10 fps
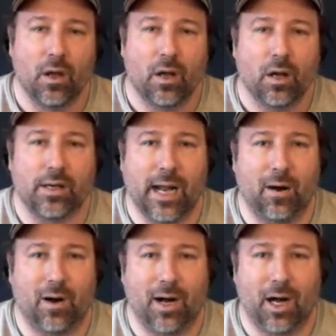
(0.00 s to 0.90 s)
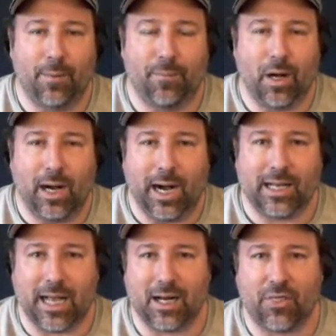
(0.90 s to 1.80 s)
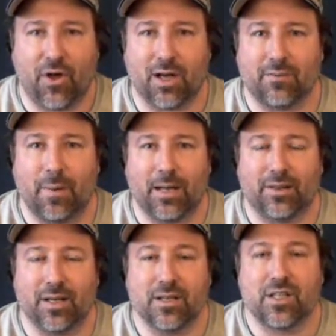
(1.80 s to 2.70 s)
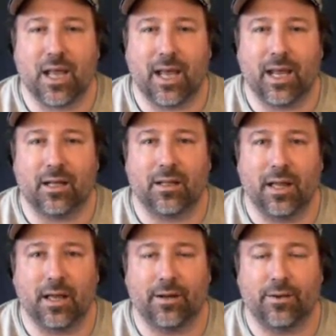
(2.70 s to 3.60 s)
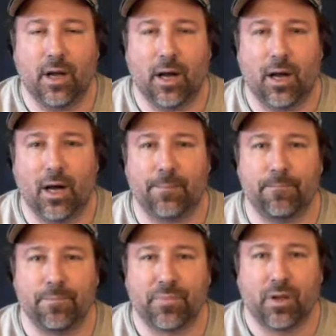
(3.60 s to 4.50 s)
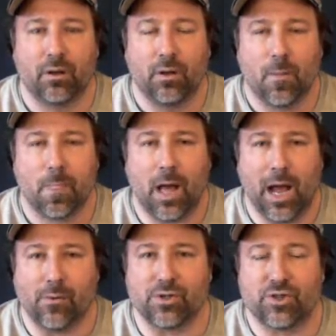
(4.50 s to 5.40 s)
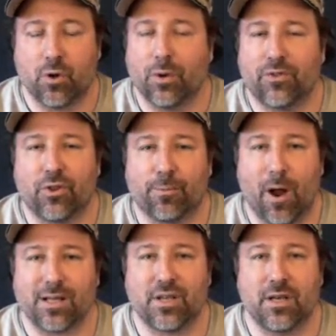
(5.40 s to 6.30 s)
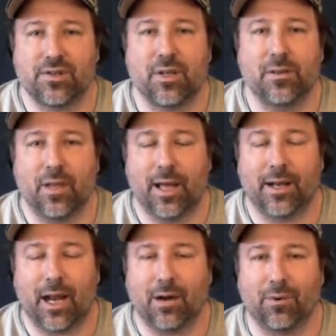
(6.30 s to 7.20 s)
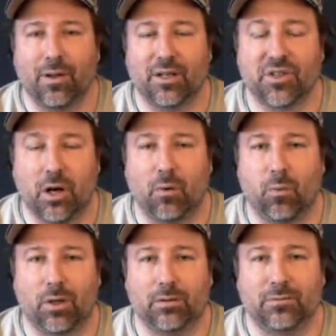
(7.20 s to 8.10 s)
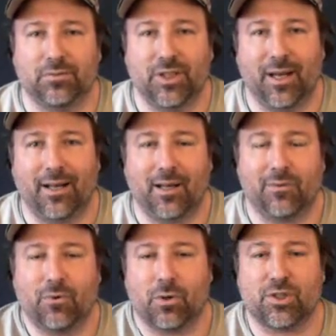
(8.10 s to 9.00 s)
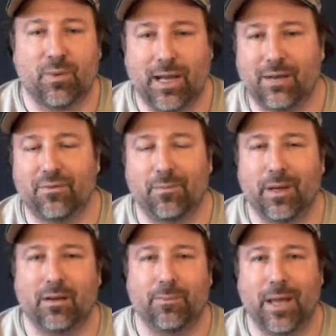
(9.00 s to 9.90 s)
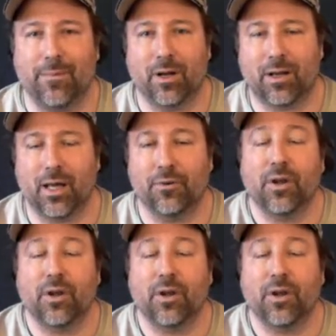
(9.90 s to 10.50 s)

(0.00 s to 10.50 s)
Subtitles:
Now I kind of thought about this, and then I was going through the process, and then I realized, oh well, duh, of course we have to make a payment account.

▶ **Task to carry out**
Only what runs from the line containing "(8.10 s to 9.00 s)" through the end of the entries above should be extracted, exactly and without pictures.

▶ **Reply**
(8.10 s to 9.00 s)
(9.00 s to 9.90 s)
(9.90 s to 10.50 s)

(0.00 s to 10.50 s)
Subtitles:
Now I kind of thought about this, and then I was going through the process, and then I realized, oh well, duh, of course we have to make a payment account.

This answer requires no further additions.